Existe uma dúvida muito comum: estamos celebrando 200 anos de escola no Estado ou 200 anos do ensino privado/comunitário? Como essa iniciativa pioneira das famílias de erguerem suas próprias salas de aula moldou a educação gaúcha e a transformou no que hoje chamamos de rede privada?

Penso que estamos celebrando as duas coisas. É impossível separá-las. O ensino comunitário foi privado e o ensino privado foi comunitário. Foi iniciativa da comunidade das picadas ou de imigrantes reunidos nos poucos centros urbanos então existentes. Com a chegada de lideranças religiosas, foram se transformando e passando a ser escolas paroquiais ou passando a fazer parte de redes de escolas confessionais.

 Sua palestra menciona que essas instituições passaram pelo 'turbilhão da Era Vargas'. De que maneira a proibição de línguas estrangeiras e o fechamento de centenas de escolas comunitárias ameaçaram apagar essa história, e como elas conseguiram se reinventar em português para não desaparecerem?

O mérito das escolas comunitárias foi que iniciava o processo do ensino formal com a língua falada pelas crianças e seus pais no ambiente doméstico, passando rapidamente para o aprendizado da língua estabelecida como oficial desde meados do século 18. Isso é atestado pela profusão de material didático elaborado pelas escolas comunitárias.
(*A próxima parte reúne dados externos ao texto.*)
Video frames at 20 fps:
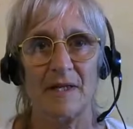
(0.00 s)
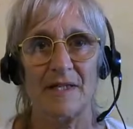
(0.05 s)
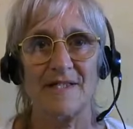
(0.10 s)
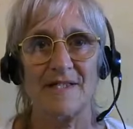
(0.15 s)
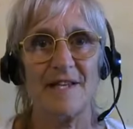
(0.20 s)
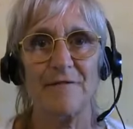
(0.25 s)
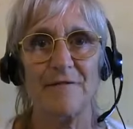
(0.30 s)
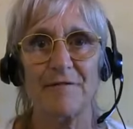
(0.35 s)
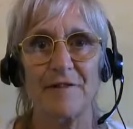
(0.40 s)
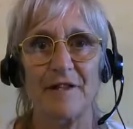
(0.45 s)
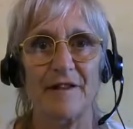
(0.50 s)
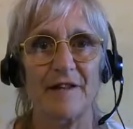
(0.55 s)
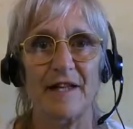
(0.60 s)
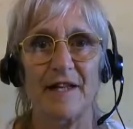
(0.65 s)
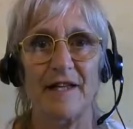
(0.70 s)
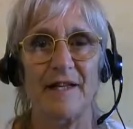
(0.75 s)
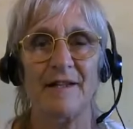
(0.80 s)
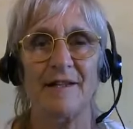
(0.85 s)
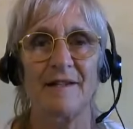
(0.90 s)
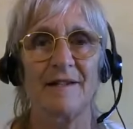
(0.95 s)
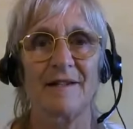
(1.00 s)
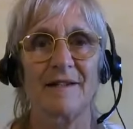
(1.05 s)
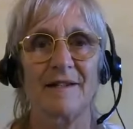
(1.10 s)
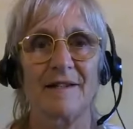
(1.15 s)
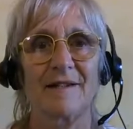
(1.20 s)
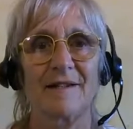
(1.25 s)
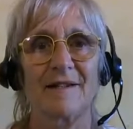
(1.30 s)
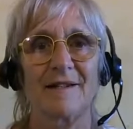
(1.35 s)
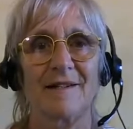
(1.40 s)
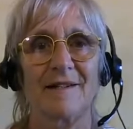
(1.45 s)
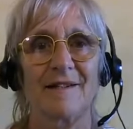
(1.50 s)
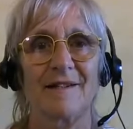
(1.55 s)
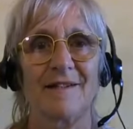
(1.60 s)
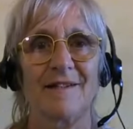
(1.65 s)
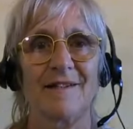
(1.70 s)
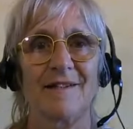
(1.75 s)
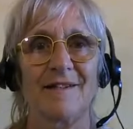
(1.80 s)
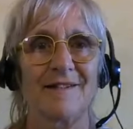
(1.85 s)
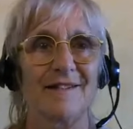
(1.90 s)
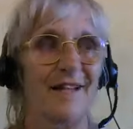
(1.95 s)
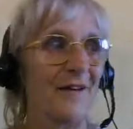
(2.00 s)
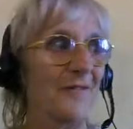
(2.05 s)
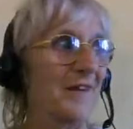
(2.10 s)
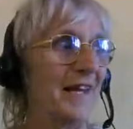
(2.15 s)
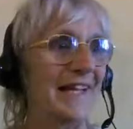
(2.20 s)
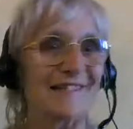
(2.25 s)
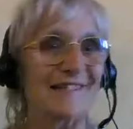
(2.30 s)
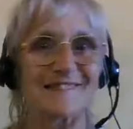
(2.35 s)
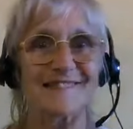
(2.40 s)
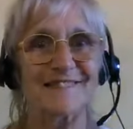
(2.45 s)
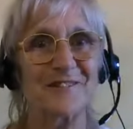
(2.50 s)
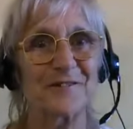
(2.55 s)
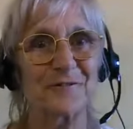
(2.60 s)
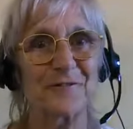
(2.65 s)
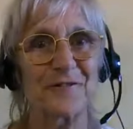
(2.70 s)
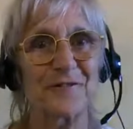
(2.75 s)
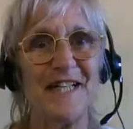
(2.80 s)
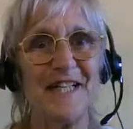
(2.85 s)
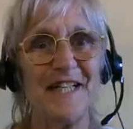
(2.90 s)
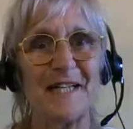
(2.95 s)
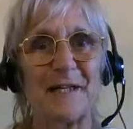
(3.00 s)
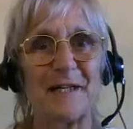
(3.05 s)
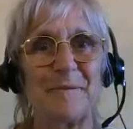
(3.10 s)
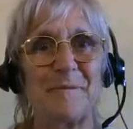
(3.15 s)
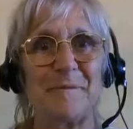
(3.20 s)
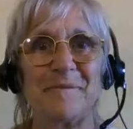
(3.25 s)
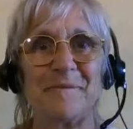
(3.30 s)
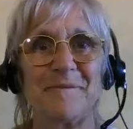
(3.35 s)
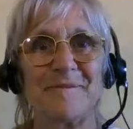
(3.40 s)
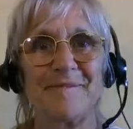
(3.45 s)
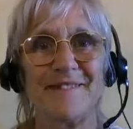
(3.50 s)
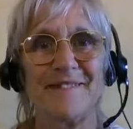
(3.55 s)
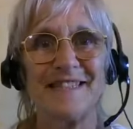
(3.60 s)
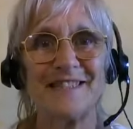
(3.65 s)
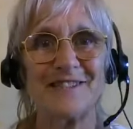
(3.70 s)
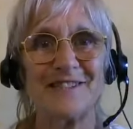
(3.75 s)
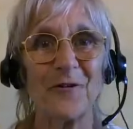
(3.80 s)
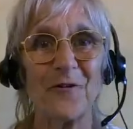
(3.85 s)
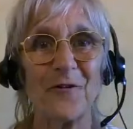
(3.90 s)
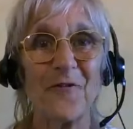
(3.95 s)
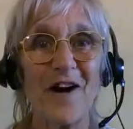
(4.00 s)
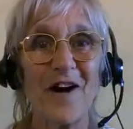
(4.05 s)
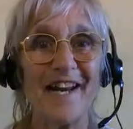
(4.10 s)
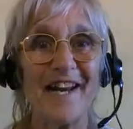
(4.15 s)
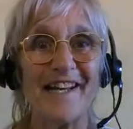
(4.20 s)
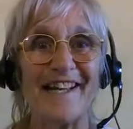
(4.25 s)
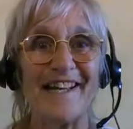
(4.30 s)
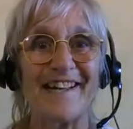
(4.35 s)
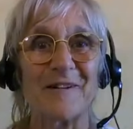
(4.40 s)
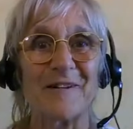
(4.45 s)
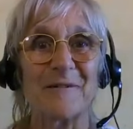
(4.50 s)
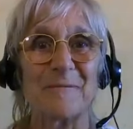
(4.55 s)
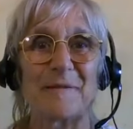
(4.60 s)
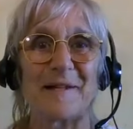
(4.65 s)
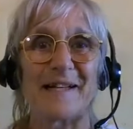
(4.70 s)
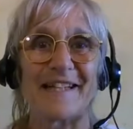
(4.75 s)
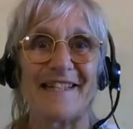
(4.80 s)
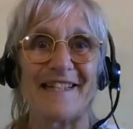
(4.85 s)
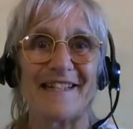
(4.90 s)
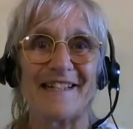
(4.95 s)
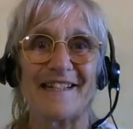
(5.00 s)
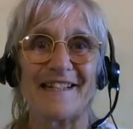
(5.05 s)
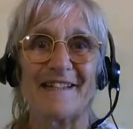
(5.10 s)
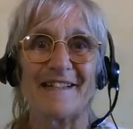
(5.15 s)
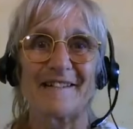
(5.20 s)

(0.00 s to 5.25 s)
It's everything. So that's the freedom. It's already complete.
Ao assumir os destinos do Brasil em 1930, Vargas e seus comandados se depararam com um país de imigrantes, sem história comum. Por isso, elegeram o português como elo e fundamento do Brasil que pretendiam, seguindo o slogan "abrasileirar o Brasil". Ao proibirem as línguas dos imigrantes, condenaram o Brasil ao monolinguismo. Pequena parte das escolas comunitárias sobreviveu à Era Vargas e foi o embrião do moderno ensino brasileiro, do fundamental ao ensino universitário.

As escolas do século 19 surgiram para responder a uma crise e à ausência de políticas públicas de educação. Olhando para os desafios de hoje, como a inclusão e as novas tecnologias, o que a gestão das escolas atuais ainda pode aprender com o espírito cooperativo daquelas primeiras comunidades?

Nas escolas surgidas há 200 anos, o pronome possessivo "nosso/a" foi de fundamental importância. Parte significativa do ensino privado ainda mantém essa tradição e segue se orientando nos anseios dos pais. São eles que colocam prioridades, além daquelas estabelecidas pelo Estado, pela indústria. Felizmente, algumas mantêm ainda o espírito humanista que esteve por trás das primeiras escolas.